Back in 2017 some folks at Verizon (most notably Lori Croushore and Alla Reznik) were willing to go out on a limb and hire me (and Karen Tuttle, my partner in crime) to help launch their first foray into AI-driven contact center automation. It was a great experience: doing build-vs-buy-vs-partner analysis was enlightening, the project had lots of energy, and we eventually landed on a partnership with an exceptional team at Astute (now Emplifi).

During that first year at Verizon, I quickly realized how much I was in over my head trying to even evaluate AI technology. At the same time it was obvious that the whole AI / ML scene was set to explode, and I felt pretty foolish for having not paid attention to it earlier (except for an all-too-brief fascination with neural nets back in the early 90s; one always wonders at how differently life could have turned out). The technical nature of AI also caught my interest; it had been several decades since I’d done anything requiring technical chops, and suddenly I felt an urge to understand this rapidly evolving field.

In mid-2018 I decided to get serious about learning this stuff. I have some experience with the academic process, so I decided I didn’t need to do anything formal. Instead, my evenings and weekends have been filled, to the extent possible, with a self-directed foraging expedition through the AI / ML landscape, driven entirely by what catches my attention and engages my interest.

And while I’ve learned a lot these last 5 years, I felt like I was missing the intensity of doing this full-time.

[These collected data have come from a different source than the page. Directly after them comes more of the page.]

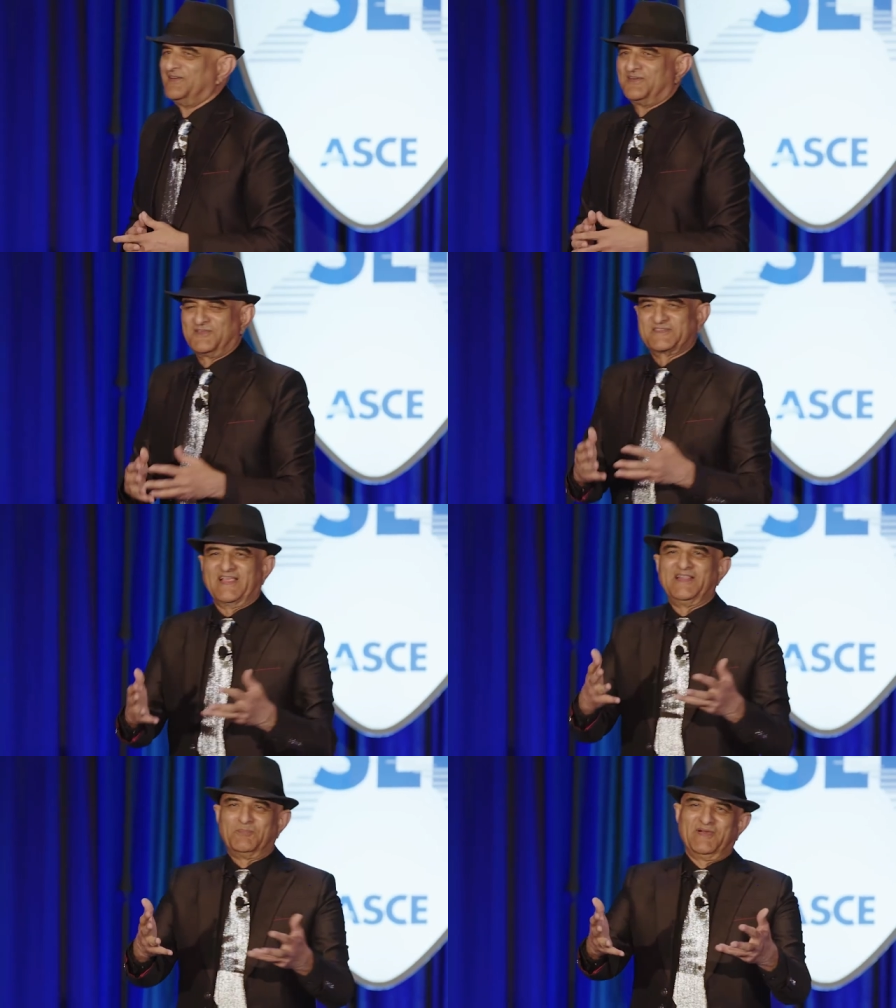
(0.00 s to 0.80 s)
to
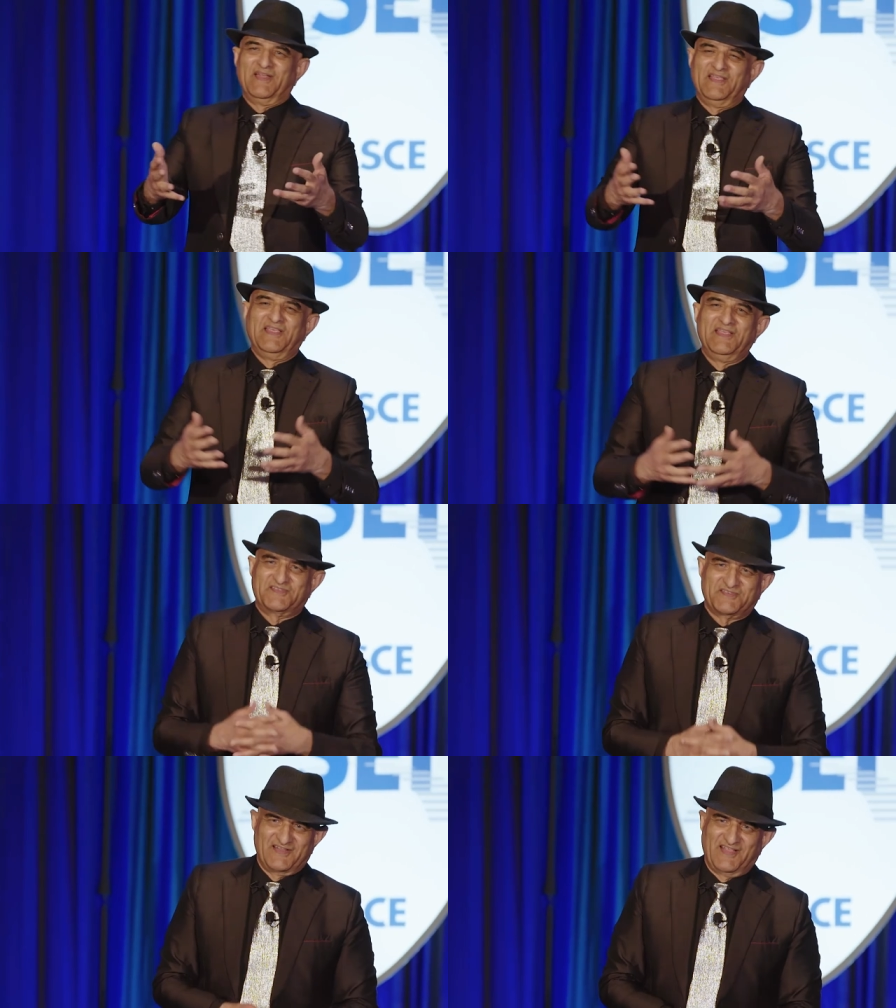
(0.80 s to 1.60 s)
celebrate each
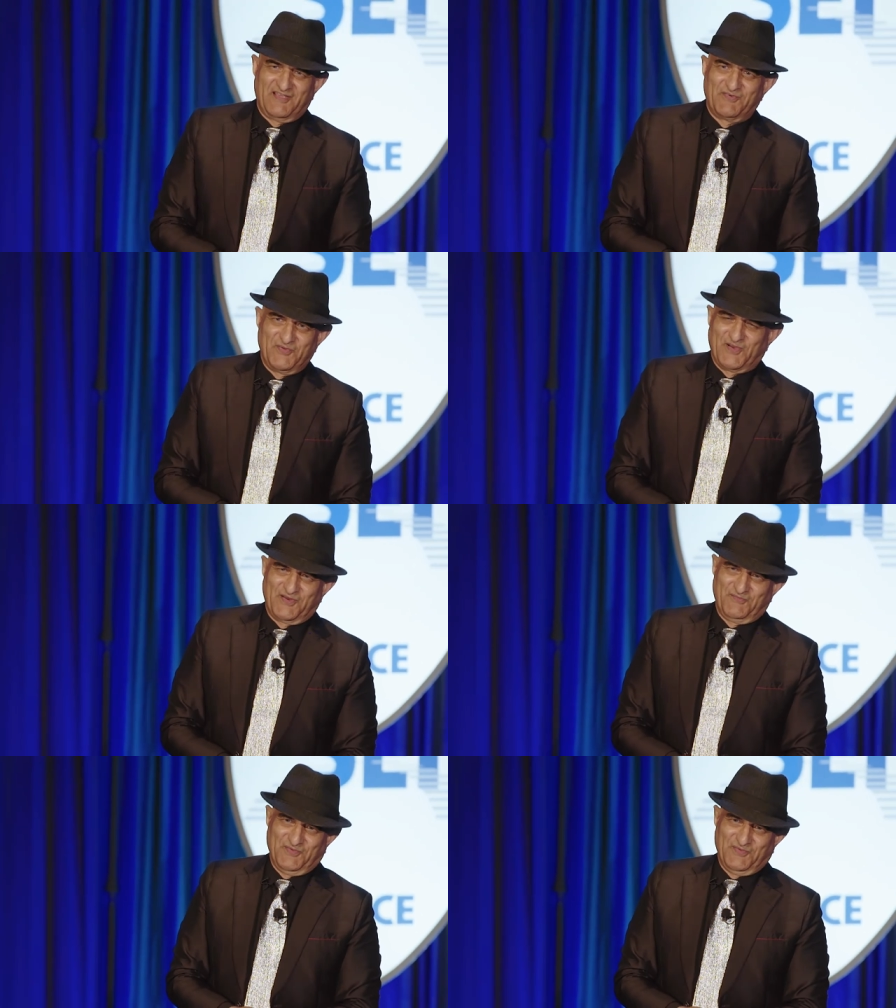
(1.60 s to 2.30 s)
and every one of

I had a growing frustration that this new passion of mine was relegated to the sidelines. (Is this in part a yearning for the halcyon days of grad school, when I could spend a couple of months digging into a gnarly problem just because it looked interesting? Hmm.) Slowly over the course of the last couple of years I’ve been convincing myself that I should devote my attention more fully to the field.

So the bottom line is that my departure from Verizon was not about any issue there, but arose from a desire to really try my hand at this AI thing. I’m at an age where I probably don’t have many more wholesale career changes left in me; if I don’t give this a proper chance now then I’ll forever regret it.

My wonderful wife is the financial manager in the household, and being fiscally conservative, gets nervous if I talk about retiring so I can pursue a kind of citizen scientist hobby-ship full time. In a compromise, we’re considering this a 1-year sabbatical in which I get to figure out where my work life goes next :)

So where is that? I feel rather like the chipmunks I see darting around on my deck in these warmer months. “Hey, look over here at this cool paper on spiking neural nets!” “Wait, wait, check out this new approach for quantizing LLMs” “Oh, come over here, predictive coding is the way to machine intelligence!” For maybe the first time in my life I feel like I’m having a real problem focusing on just one thing - there’s still so much to learn, and more is flooding in every day!

The current activity around generative AI—LLMs, text-to-image systems, and the like—is very interesting, and I’m going to keep an eye on that world, but I agree with those who think that monolithic, fully-connectionist systems are not going to get us all the way to high-level machine intelligence. My plan right now is to dig into areas that are a bit further afield:

  • I’m becoming convinced that multi-modal streamed inputs together with predictive coding and attention mechanisms will be required for internal representations and generative world models that enable factual grounding and causal reasoning (together with reasonable sample efficiency).
  • It seems clear that there is a lot to be learned from our rapidly expanding understanding of the brain and how we think. I would love to dive into topics at the intersection of neuroscience, cognitive science, and AI: spiking neural networks, neuromorphic computing, biologically-plausible alternatives to backprop, and the like. I can imagine mimicking the repeatable units of the brain (say the minicolumns in the neocortex) and using self-supervised learning to see what population-level properties and behaviors emerge.
  • Current AI systems give us plenty of cause for concern about bias, misinformation, misuse by bad actors, automation of weapons of war and other ethical issues. If you take existential risks off the table, though, I’m generally of the opinion that the benefits will outweigh the harms (and to some extent, it isn’t realistic to stop this development, so we need to focus on steering it in good directions). What I’m more concerned about is whether there is an existential risk from intelligent machines. There are lots of smart people on both sides of this issue, but so far I’ve not seen any persuasive argument that we shouldn’t be worried (and I’ve read quite a few). Maybe alignment work is in my future?

As I noodle my way through the next year, I’ll make some effort to be more publicly visible than I have been in the recent past. I’ll find a place to do updates of some sort, and one of my main goals is to put more on Github that I’m willing to share publicly.

Sorry for rambling, and if you read this far, thanks for the time! More to come.